Neredeyse gözün yakalayabileceğinden daha hızlı olan,
kendisinden kaçılamayan köpek, asla yakalanamayan tilkinin
peşine düşmüş. Bir an için köpek avını yakalar gibi olduysa da
ağzını kapattığında ısırabildiği tek şey hava olmuş çünkü
tilki elinden yine fırlayıp kaçmayı başarmış. Bu paradoksun
bir sonucu olamadığı için Zeus her ikisini de taşa çevirmiş ve
köpeği tilki olmadan gökyüzüne yerleştirmiş.
Bu Çin tradisyonunda Ruh ve Yıldız (Sing) kelimelerinin
ikili anlamlarında belirgin bir paralellik görülür.
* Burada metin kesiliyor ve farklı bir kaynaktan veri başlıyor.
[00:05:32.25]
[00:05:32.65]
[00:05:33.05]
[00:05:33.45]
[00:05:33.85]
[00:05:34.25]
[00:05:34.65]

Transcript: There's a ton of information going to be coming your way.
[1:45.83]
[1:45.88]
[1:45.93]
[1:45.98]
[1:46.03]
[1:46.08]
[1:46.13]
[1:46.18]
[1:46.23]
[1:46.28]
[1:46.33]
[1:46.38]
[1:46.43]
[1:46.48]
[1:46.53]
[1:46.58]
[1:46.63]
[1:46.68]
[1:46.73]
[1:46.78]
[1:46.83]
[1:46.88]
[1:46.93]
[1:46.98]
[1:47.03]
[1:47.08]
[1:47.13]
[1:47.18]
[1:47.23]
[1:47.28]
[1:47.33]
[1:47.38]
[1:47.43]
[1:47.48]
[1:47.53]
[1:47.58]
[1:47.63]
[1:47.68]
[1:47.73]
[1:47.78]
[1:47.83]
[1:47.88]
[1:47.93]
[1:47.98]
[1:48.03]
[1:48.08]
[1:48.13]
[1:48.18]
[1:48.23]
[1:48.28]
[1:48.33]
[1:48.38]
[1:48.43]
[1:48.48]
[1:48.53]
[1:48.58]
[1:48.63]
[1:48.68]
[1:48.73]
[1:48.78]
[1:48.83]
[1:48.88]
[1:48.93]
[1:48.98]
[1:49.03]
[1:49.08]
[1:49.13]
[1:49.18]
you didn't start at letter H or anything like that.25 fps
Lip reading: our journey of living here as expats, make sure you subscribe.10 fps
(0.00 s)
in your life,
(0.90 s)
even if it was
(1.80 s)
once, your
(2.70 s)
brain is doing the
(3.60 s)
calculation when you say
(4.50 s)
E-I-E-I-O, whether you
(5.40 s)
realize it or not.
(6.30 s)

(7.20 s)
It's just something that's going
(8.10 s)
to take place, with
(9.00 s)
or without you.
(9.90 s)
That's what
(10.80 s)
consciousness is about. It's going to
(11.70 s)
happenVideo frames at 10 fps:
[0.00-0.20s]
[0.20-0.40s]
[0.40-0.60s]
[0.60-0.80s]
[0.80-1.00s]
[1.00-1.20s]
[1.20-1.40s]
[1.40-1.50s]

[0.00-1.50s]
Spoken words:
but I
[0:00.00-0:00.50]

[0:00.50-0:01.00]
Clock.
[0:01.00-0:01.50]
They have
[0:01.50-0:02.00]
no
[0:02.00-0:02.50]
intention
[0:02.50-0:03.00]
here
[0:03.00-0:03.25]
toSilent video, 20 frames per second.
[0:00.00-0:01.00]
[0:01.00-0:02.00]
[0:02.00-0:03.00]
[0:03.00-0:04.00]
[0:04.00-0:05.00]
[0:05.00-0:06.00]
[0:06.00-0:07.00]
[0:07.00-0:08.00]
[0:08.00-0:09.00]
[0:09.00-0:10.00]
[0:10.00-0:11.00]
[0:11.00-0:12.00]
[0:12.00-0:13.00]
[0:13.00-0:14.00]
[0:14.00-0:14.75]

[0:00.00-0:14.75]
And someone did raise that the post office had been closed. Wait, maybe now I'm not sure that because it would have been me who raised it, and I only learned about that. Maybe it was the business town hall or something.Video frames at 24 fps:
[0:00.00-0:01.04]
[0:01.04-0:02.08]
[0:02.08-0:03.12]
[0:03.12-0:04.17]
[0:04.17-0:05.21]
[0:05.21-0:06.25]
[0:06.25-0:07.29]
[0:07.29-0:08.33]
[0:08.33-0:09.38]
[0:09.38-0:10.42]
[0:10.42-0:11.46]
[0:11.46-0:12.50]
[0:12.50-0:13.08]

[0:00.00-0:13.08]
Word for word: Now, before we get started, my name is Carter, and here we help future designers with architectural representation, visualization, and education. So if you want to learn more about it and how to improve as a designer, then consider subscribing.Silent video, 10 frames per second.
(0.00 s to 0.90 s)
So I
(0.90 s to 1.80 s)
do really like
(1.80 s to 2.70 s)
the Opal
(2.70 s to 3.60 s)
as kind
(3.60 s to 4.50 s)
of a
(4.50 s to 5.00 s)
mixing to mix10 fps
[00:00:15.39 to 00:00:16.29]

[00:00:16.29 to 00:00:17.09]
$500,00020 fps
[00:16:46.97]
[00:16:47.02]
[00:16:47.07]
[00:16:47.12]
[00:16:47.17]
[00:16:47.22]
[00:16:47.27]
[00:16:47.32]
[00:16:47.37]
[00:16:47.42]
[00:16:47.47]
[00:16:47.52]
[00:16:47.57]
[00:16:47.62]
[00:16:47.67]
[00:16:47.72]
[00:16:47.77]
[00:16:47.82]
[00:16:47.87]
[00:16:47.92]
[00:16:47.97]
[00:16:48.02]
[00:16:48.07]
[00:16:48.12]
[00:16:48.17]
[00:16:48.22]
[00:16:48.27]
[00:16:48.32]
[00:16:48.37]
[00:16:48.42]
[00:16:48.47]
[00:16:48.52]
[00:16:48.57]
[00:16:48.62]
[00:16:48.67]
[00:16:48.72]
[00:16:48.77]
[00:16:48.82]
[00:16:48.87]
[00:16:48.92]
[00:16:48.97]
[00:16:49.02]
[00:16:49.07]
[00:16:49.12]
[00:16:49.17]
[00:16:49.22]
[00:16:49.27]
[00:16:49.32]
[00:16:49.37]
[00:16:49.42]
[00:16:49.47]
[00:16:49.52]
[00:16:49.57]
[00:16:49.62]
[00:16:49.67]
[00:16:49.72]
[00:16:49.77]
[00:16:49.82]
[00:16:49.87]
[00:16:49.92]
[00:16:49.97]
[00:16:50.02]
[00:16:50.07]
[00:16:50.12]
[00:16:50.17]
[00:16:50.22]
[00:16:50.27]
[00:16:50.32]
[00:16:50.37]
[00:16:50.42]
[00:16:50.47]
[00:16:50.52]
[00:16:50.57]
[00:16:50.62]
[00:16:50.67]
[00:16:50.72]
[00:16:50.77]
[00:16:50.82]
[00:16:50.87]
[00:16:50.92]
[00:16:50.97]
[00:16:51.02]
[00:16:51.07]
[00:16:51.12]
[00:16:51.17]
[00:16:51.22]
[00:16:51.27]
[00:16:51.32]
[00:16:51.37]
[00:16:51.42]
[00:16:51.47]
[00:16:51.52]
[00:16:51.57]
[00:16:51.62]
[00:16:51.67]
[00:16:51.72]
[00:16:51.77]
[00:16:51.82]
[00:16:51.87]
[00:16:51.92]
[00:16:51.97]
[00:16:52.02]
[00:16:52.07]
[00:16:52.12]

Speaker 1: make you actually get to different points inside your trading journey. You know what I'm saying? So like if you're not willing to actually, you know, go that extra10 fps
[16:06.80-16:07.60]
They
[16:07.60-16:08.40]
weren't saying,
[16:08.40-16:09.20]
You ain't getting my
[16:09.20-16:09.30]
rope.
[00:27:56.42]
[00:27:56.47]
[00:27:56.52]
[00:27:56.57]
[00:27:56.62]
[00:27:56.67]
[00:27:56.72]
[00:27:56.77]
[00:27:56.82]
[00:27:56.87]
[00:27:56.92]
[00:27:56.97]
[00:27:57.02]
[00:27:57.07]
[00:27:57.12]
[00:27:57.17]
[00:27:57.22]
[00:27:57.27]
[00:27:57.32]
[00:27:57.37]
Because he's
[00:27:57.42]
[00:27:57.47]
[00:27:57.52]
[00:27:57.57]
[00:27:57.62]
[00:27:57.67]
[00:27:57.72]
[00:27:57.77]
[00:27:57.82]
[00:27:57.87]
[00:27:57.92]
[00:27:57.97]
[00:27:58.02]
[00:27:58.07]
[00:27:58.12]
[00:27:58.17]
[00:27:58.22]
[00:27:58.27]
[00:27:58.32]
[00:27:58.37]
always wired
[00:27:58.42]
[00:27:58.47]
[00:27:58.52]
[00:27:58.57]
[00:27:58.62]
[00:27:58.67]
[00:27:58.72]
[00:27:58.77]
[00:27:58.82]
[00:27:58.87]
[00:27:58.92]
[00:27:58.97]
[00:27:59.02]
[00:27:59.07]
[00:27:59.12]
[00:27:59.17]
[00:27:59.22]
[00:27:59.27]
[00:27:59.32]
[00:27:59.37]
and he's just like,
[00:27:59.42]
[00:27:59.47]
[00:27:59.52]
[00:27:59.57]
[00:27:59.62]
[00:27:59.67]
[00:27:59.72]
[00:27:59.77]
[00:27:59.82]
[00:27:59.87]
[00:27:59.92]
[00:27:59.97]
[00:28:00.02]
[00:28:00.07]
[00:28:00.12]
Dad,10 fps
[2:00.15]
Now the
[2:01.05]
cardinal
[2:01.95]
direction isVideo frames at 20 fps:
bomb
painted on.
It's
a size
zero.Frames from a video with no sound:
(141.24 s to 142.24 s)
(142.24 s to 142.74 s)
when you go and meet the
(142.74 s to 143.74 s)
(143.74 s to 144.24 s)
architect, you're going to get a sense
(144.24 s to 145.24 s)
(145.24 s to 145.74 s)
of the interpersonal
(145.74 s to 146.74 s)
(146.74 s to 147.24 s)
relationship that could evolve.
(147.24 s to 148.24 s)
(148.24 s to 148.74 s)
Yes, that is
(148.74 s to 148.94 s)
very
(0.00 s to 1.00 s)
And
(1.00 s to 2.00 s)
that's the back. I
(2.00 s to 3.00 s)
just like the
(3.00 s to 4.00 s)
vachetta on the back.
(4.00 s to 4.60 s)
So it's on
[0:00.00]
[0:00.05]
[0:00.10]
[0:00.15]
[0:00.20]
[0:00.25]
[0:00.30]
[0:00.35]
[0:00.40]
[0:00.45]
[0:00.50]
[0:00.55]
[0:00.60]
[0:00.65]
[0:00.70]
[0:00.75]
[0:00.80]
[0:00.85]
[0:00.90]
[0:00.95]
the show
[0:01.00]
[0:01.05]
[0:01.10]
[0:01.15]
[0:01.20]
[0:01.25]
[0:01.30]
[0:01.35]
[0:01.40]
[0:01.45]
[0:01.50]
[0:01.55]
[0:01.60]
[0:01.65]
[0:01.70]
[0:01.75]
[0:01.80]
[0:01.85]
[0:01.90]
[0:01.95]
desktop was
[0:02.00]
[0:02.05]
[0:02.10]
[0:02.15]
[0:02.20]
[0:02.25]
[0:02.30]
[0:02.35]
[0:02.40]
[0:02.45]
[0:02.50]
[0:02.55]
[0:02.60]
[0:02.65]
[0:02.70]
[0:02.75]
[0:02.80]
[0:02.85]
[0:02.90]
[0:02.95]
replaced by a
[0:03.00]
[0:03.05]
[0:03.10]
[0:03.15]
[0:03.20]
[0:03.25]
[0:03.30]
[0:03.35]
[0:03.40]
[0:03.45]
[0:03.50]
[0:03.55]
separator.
Shin ve
Sing, Ruh ve Öz için kullanılan iki kelimedir ve sık sık
birbirlerinin yerine kullanılırlar, tıpkı İngilizcede olduğu
gibi.
Sabit yıldızların ve onların bulundukları bölgenin
maddenin özlerini ya da maddenin ruhlarını içerdiği söylenir…
Yaşayan bir ruh maddenin yüksek bir özüdür ve tekamül ettikçe
bir yıldıza da dönüşebilir. Bu yıldızlar ve özler ise ilahlara
dönüşür.
Tıpkı ruhlar gibi yıldızların da ilahi simgeleri olduğu
kabul edilir. Bu bilgi en çok astrolojide kullanılır.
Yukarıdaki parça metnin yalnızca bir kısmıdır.